# Prompt:
Start at the top and transcribe every record through the final line exactly.

# Data provided:
━━━━━━━━━━━━━━━━━━━━━━━━━━━━━━

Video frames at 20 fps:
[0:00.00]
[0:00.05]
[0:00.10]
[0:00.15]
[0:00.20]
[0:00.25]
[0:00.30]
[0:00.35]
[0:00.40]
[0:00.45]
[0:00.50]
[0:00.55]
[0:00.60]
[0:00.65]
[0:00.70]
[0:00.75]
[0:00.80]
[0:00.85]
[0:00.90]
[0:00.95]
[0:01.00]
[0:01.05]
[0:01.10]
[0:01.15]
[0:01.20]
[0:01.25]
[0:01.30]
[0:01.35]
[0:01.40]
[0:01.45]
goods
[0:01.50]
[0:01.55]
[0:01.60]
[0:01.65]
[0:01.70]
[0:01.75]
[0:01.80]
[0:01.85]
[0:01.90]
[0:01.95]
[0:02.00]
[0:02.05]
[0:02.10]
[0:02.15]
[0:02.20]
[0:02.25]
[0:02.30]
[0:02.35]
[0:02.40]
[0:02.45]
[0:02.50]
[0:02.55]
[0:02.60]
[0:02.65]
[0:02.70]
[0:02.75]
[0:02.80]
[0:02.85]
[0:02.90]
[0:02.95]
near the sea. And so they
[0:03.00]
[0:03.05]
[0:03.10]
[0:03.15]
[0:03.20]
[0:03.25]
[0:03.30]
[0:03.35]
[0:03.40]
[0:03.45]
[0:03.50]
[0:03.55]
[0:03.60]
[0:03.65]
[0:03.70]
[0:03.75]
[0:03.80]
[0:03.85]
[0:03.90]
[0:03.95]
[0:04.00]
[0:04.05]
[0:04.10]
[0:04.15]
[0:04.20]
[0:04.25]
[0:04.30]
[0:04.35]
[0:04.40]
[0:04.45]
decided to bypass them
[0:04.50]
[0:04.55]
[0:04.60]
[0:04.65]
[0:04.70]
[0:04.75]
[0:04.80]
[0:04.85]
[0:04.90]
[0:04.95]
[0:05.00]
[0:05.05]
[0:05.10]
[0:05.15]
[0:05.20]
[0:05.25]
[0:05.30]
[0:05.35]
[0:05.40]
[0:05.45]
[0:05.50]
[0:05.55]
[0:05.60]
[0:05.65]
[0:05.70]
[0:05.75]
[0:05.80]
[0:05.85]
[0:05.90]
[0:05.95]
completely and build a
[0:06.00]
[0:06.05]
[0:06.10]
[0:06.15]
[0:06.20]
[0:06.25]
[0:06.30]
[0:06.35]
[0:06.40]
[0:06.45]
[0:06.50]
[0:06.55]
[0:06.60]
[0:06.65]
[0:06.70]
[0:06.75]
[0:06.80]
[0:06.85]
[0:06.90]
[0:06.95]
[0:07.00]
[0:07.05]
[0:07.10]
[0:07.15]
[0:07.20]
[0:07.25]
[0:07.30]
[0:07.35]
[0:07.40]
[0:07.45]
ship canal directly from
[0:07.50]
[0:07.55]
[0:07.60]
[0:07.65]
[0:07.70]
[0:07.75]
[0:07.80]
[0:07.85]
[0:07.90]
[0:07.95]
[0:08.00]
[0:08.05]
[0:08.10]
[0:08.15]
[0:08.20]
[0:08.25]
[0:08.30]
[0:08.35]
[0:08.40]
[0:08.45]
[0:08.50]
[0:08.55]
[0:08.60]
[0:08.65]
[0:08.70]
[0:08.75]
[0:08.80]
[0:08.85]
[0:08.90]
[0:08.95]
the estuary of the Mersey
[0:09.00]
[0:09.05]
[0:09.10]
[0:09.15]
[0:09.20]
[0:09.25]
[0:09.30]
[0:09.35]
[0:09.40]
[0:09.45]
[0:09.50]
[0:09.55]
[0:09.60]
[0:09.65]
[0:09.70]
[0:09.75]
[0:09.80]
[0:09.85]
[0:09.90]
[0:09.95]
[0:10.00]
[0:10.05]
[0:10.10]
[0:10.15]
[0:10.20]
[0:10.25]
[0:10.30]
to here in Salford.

━━━━━━━━━━━━━━━━━━━━━━━━━━━━━━

# The completed task:
Video frames at 20 fps:
[0:00.00]
[0:00.05]
[0:00.10]
[0:00.15]
[0:00.20]
[0:00.25]
[0:00.30]
[0:00.35]
[0:00.40]
[0:00.45]
[0:00.50]
[0:00.55]
[0:00.60]
[0:00.65]
[0:00.70]
[0:00.75]
[0:00.80]
[0:00.85]
[0:00.90]
[0:00.95]
[0:01.00]
[0:01.05]
[0:01.10]
[0:01.15]
[0:01.20]
[0:01.25]
[0:01.30]
[0:01.35]
[0:01.40]
[0:01.45]
goods
[0:01.50]
[0:01.55]
[0:01.60]
[0:01.65]
[0:01.70]
[0:01.75]
[0:01.80]
[0:01.85]
[0:01.90]
[0:01.95]
[0:02.00]
[0:02.05]
[0:02.10]
[0:02.15]
[0:02.20]
[0:02.25]
[0:02.30]
[0:02.35]
[0:02.40]
[0:02.45]
[0:02.50]
[0:02.55]
[0:02.60]
[0:02.65]
[0:02.70]
[0:02.75]
[0:02.80]
[0:02.85]
[0:02.90]
[0:02.95]
near the sea. And so they
[0:03.00]
[0:03.05]
[0:03.10]
[0:03.15]
[0:03.20]
[0:03.25]
[0:03.30]
[0:03.35]
[0:03.40]
[0:03.45]
[0:03.50]
[0:03.55]
[0:03.60]
[0:03.65]
[0:03.70]
[0:03.75]
[0:03.80]
[0:03.85]
[0:03.90]
[0:03.95]
[0:04.00]
[0:04.05]
[0:04.10]
[0:04.15]
[0:04.20]
[0:04.25]
[0:04.30]
[0:04.35]
[0:04.40]
[0:04.45]
decided to bypass them
[0:04.50]
[0:04.55]
[0:04.60]
[0:04.65]
[0:04.70]
[0:04.75]
[0:04.80]
[0:04.85]
[0:04.90]
[0:04.95]
[0:05.00]
[0:05.05]
[0:05.10]
[0:05.15]
[0:05.20]
[0:05.25]
[0:05.30]
[0:05.35]
[0:05.40]
[0:05.45]
[0:05.50]
[0:05.55]
[0:05.60]
[0:05.65]
[0:05.70]
[0:05.75]
[0:05.80]
[0:05.85]
[0:05.90]
[0:05.95]
completely and build a
[0:06.00]
[0:06.05]
[0:06.10]
[0:06.15]
[0:06.20]
[0:06.25]
[0:06.30]
[0:06.35]
[0:06.40]
[0:06.45]
[0:06.50]
[0:06.55]
[0:06.60]
[0:06.65]
[0:06.70]
[0:06.75]
[0:06.80]
[0:06.85]
[0:06.90]
[0:06.95]
[0:07.00]
[0:07.05]
[0:07.10]
[0:07.15]
[0:07.20]
[0:07.25]
[0:07.30]
[0:07.35]
[0:07.40]
[0:07.45]
ship canal directly from
[0:07.50]
[0:07.55]
[0:07.60]
[0:07.65]
[0:07.70]
[0:07.75]
[0:07.80]
[0:07.85]
[0:07.90]
[0:07.95]
[0:08.00]
[0:08.05]
[0:08.10]
[0:08.15]
[0:08.20]
[0:08.25]
[0:08.30]
[0:08.35]
[0:08.40]
[0:08.45]
[0:08.50]
[0:08.55]
[0:08.60]
[0:08.65]
[0:08.70]
[0:08.75]
[0:08.80]
[0:08.85]
[0:08.90]
[0:08.95]
the estuary of the Mersey
[0:09.00]
[0:09.05]
[0:09.10]
[0:09.15]
[0:09.20]
[0:09.25]
[0:09.30]
[0:09.35]
[0:09.40]
[0:09.45]
[0:09.50]
[0:09.55]
[0:09.60]
[0:09.65]
[0:09.70]
[0:09.75]
[0:09.80]
[0:09.85]
[0:09.90]
[0:09.95]
[0:10.00]
[0:10.05]
[0:10.10]
[0:10.15]
[0:10.20]
[0:10.25]
[0:10.30]
to here in Salford.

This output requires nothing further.